A quick internet search for human trafficking brings up the same images: ropes, chains, girls behind bars, often sexualized and branded with bar codes. It’s about creating shock value in a sector where sensationalization is all too common.
Yet human trafficking and forced labor largely doesn’t look like this — and in fact such imagery is harmful in that it creates an expectation that one can identify modern slavery by relying on hyper-sensational, dramatic imagery. This has both ramifications for victims in self-identification and the authorities who are tasked with anti-trafficking investigations.
Freedom United’s own Joanna Ewart-James writes in Thomson Reuters Foundation:
Whilst sadly some cases do fit such [dramatic] imagery, modern slavery more often uses invisible chains of coercion. Such misrepresentation is problematic because it can prevent victims from self-identifying their own experience as a case of extreme exploitation.
Rebecca Bender, a survivor of trafficking from the US, explains that sensationalism in public communications can undermine survivors’ credibility. Frontline officials may fail to recognise more common experiences of trafficking and modern slavery.
This is supported by an example given in a recent review of the UK police where a victim was returned to a property from where she was arrested, despite expressing a fear of a man there, only to realise too late that she might be a victim of human trafficking.
Additionally, even the media is sometimes guilty of not getting prior informed consent from survivors in publishing their stories — leading to secondary victimization and stigmatization. “This is an issue particularly for children, because of their inherent vulnerability and reliance on their peers’ opinions for their own self-confidence,” notes Ewart-James.

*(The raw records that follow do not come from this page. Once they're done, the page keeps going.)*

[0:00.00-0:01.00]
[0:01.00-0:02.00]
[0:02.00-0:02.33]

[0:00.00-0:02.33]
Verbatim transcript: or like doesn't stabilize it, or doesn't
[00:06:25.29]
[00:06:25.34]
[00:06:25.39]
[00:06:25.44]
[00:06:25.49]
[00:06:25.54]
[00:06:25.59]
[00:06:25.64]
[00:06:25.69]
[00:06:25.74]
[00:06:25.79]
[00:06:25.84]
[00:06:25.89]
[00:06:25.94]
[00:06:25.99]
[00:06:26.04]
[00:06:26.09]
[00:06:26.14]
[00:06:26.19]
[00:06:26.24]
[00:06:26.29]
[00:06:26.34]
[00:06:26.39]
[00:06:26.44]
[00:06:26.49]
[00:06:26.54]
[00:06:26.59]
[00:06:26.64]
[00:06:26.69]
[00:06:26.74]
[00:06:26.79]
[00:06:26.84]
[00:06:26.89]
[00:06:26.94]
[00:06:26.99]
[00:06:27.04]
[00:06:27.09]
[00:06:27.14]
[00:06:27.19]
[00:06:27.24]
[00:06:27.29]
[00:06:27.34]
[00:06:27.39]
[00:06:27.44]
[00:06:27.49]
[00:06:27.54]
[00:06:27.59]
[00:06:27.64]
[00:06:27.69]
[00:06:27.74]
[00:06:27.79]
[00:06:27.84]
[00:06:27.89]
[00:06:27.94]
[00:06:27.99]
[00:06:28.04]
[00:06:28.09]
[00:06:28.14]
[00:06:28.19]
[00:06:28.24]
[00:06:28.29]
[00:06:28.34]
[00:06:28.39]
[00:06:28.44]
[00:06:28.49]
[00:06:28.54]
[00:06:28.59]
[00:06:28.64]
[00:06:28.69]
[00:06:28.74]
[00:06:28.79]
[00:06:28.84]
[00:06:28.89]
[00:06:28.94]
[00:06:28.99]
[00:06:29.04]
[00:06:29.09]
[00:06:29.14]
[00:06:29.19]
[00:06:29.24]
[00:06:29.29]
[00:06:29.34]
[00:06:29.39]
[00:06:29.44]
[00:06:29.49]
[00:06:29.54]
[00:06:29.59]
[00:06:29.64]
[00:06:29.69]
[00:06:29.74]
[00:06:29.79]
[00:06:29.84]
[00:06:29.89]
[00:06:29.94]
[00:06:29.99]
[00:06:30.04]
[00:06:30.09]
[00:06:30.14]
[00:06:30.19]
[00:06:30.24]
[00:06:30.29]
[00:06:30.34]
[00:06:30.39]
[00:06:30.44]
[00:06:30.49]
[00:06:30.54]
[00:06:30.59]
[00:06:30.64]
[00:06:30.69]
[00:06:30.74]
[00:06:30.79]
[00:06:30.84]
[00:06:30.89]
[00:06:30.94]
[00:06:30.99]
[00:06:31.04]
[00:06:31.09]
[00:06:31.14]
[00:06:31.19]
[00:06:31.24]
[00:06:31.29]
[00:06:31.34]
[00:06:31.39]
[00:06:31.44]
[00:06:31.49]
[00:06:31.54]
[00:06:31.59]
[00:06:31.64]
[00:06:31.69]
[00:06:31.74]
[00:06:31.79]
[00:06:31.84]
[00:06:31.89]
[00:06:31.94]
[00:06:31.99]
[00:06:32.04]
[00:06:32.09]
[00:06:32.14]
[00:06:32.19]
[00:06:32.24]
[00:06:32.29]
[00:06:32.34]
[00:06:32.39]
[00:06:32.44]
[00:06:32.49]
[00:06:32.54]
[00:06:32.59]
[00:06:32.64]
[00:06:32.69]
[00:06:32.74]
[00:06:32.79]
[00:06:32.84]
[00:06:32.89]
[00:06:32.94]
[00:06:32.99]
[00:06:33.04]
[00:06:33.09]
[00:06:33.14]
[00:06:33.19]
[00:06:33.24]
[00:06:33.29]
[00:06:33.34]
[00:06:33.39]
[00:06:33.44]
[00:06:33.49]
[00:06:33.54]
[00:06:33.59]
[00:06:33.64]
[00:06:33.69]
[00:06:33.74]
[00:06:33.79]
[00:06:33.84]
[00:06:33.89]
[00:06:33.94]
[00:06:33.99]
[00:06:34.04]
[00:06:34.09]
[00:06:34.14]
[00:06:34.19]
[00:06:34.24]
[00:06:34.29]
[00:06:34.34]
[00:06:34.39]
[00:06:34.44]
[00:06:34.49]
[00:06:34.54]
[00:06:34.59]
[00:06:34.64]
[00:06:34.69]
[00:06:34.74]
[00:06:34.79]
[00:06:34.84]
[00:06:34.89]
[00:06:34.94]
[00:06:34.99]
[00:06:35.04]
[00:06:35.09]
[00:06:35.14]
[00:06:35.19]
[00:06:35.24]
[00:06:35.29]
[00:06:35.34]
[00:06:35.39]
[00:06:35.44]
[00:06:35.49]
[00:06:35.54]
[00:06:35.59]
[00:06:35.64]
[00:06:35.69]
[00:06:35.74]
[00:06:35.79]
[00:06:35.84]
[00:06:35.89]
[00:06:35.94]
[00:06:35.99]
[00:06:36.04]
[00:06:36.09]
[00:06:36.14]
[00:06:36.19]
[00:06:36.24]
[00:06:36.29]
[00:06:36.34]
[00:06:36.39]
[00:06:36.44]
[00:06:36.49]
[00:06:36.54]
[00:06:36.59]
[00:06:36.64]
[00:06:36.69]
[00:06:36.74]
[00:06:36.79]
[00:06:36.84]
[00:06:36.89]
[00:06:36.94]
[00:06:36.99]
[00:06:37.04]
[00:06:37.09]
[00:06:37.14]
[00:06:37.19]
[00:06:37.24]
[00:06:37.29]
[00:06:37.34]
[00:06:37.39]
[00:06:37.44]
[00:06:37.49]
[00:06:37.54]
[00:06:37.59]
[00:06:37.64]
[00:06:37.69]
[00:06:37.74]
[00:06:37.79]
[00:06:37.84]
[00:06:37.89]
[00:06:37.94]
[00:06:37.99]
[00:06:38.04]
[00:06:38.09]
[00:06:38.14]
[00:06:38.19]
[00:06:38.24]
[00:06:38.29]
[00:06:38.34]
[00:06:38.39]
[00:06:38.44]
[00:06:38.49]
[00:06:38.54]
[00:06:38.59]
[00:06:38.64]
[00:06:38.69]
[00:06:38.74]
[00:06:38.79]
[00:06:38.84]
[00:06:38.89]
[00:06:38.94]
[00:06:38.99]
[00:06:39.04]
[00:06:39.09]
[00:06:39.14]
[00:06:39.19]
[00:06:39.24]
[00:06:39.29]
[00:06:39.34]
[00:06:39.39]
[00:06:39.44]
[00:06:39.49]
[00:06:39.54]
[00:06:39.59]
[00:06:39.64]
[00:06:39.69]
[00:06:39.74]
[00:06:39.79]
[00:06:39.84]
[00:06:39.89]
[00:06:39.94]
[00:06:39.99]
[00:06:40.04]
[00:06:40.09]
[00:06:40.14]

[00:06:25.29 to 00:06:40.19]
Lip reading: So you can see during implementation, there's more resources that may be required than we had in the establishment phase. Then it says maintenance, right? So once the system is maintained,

In the hope of changing how human trafficking is represented and discussed, Freedom United has launched a new campaign called “My Story, My Dignity.” It calls on companies, institutions, and others in the anti-trafficking sector to be responsible and respectful in how they tell stories about trafficking. Ending modern slavery requires survivors to be humanized and given the space to lead in this movement — “not [be] boiled down to representations of pain and cruelty.”